### Records for the exercise
━━━━━━━━━━━━━━━━━━━━━━━━━━━━━━

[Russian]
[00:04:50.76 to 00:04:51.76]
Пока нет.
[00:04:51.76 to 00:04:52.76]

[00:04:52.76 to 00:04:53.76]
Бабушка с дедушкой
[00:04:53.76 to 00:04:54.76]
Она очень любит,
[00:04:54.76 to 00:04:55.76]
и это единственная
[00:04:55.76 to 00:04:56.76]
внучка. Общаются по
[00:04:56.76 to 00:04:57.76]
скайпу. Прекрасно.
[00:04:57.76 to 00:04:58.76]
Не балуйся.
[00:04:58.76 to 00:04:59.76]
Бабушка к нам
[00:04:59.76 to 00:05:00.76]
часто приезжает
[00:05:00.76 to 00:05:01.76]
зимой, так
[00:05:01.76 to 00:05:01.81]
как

━━━━━━━━━━━━━━━━━━━━━━━━━━━━━━

### Task instructions
Copy out the material above in full.

### Expected answer
[Russian]
[00:04:50.76 to 00:04:51.76]
Пока нет.
[00:04:51.76 to 00:04:52.76]

[00:04:52.76 to 00:04:53.76]
Бабушка с дедушкой
[00:04:53.76 to 00:04:54.76]
Она очень любит,
[00:04:54.76 to 00:04:55.76]
и это единственная
[00:04:55.76 to 00:04:56.76]
внучка. Общаются по
[00:04:56.76 to 00:04:57.76]
скайпу. Прекрасно.
[00:04:57.76 to 00:04:58.76]
Не балуйся.
[00:04:58.76 to 00:04:59.76]
Бабушка к нам
[00:04:59.76 to 00:05:00.76]
часто приезжает
[00:05:00.76 to 00:05:01.76]
зимой, так
[00:05:01.76 to 00:05:01.81]
как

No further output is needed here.